Re: Updates to /bin/bash

From: Matthew Vanecek (
Date: Thu May 04 2000 - 19:14:12 EST wrote:
> On this issue [updates to active files...] how does the typical distribution
> update process handle this? For example, if I'm doing a package update using a
> typical tool [gnoRPM, kpackage, etc.] what is happening behind the scenes to
> prevent disaster? The situation where I've booted from CD-ROM & doing a major
> distribution update would be safe doing a simple replacement. OTOH, if I get an
> "urgent" patch that I need to apply, must I track down all the jobs that are
> currently using the files being updated, get them stopped, do the update, and
> then restart them to be "safe"? [and I'll quit doing the "dangerous" updates
> that I've been doing through ignorance] If so, is that going to kill the use of
> Linux in high availability situations [or must I run redundant systems to work
> around this]?

Well, the executable is loaded into memory once started. For the most
part, you can overwrite the executable (or other file) on the disk, as
long as you have permissions to do so. So, no, you don't have to track
down all the other processes and stop them, in order to replace the file
on disk. Be careful, though, with things like your libc. If you
overwrite *that* with an invalid version, you're pretty much screwed,
without a rescue disk set.

Other operating systems, AFAIK, implement an operating-system level
locking mechanism, whereby the OS locks the file and won't let it be
overwritten. On Linux (and Unix in general, I guess), there are a
couple of different types of lock, and if you have a program which
performs, say, a partial file lock, you cannot be guaranteed that that
lock will be respected--unless and until every application written
implements the same type of locking and also checks to see if a file is
locked before doing something to it.

> On 4 May 2000, Trond Myklebust wrote:
> >Not good. If I'm running /bin/bash, and somebody on the server updates
> >/bin/bash, then I don't want to reboot my machine. With the above

You wouldn't have to reboot. Why would you think you need to reboot?
This isn't Winbloze, for god's sake. All it means is that new bash
processes will use the updated version, while old processes would still
be using the old version--it's loaded in memory, remember? Hell, you
can even overwrite the libc on a running system.

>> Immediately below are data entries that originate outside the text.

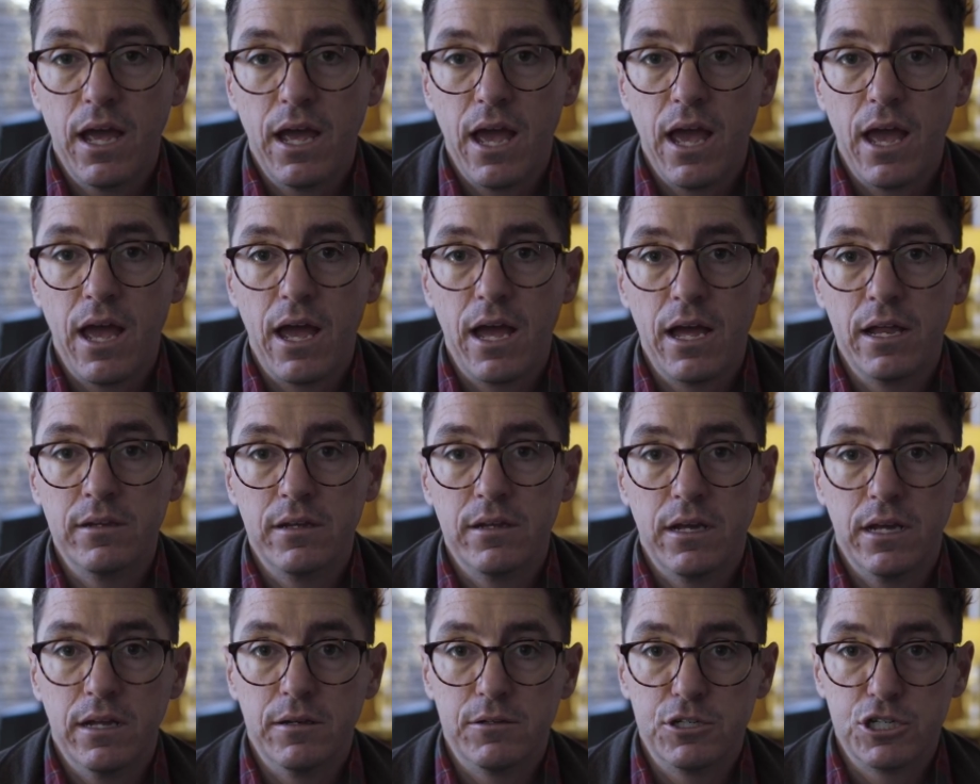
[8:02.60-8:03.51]
and
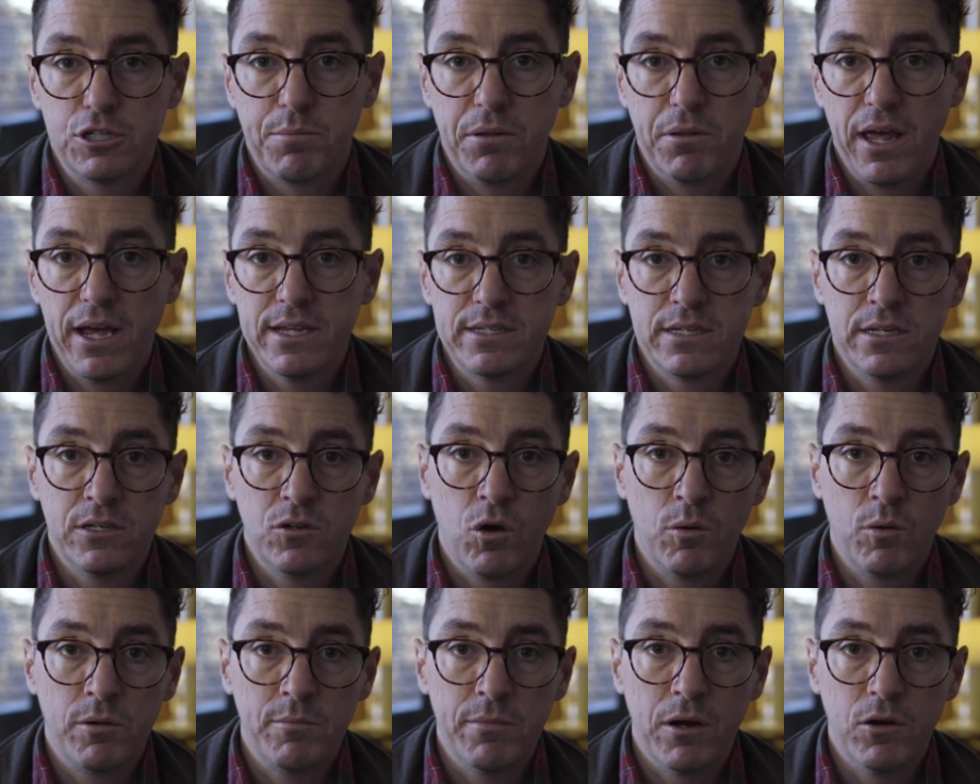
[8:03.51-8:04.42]
it just plays in
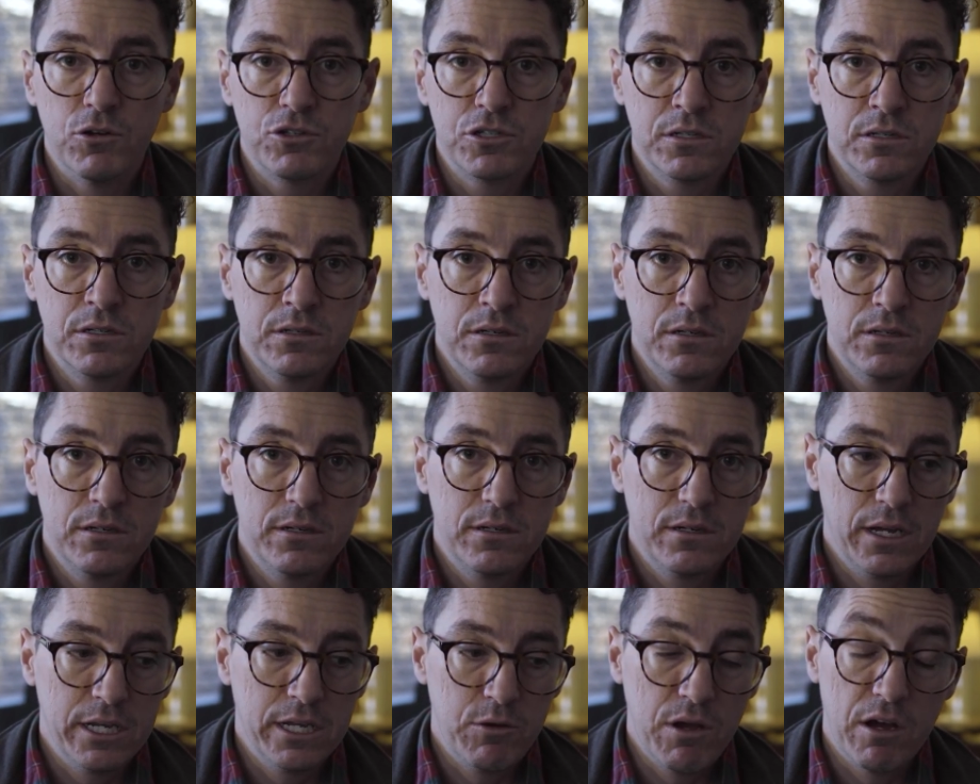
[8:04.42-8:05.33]
normal motion
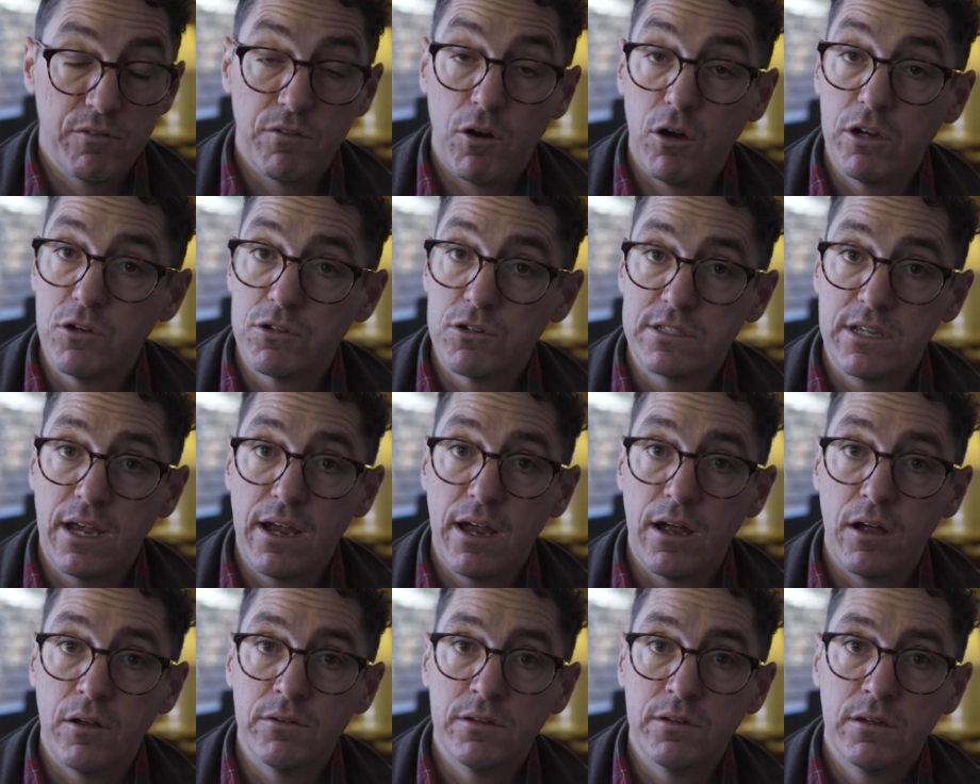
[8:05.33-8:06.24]
and you have all your
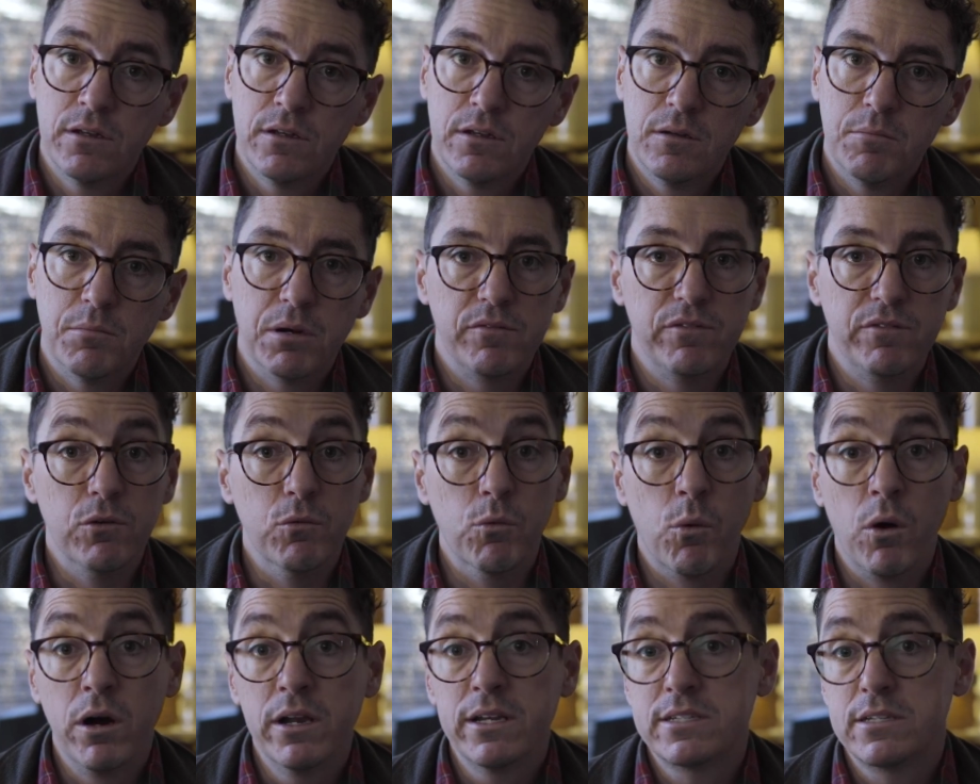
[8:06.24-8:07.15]
sound. But if you
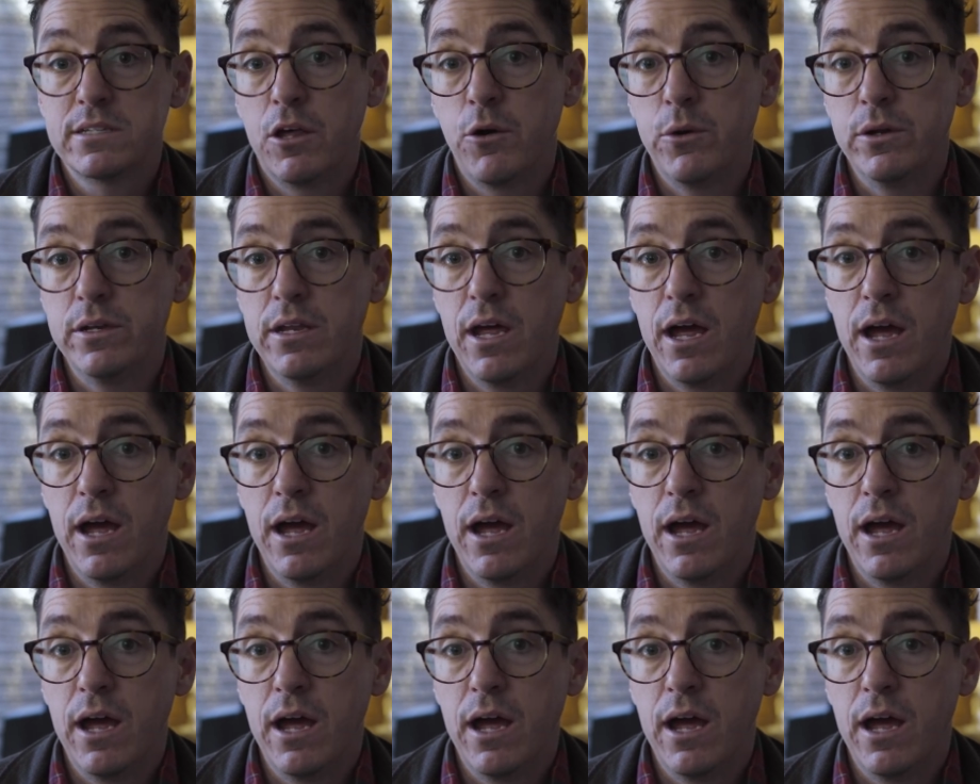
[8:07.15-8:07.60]
want to slow it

> If you use rename(2) to update the shell (as you should since `cp` would
> corrupt also users that are reading /bin/bash from local fs) then nfs
> should get it right also with my patch since it should notice the inode
> number changed (the nfs fd handle should get the inode number as cookie),
> right?

My understanding of rename(2) is that it only returns EBUSY on
directories, and not on individual files. BTW, I don't see the message
this was in reference to on lkml--what was your patch?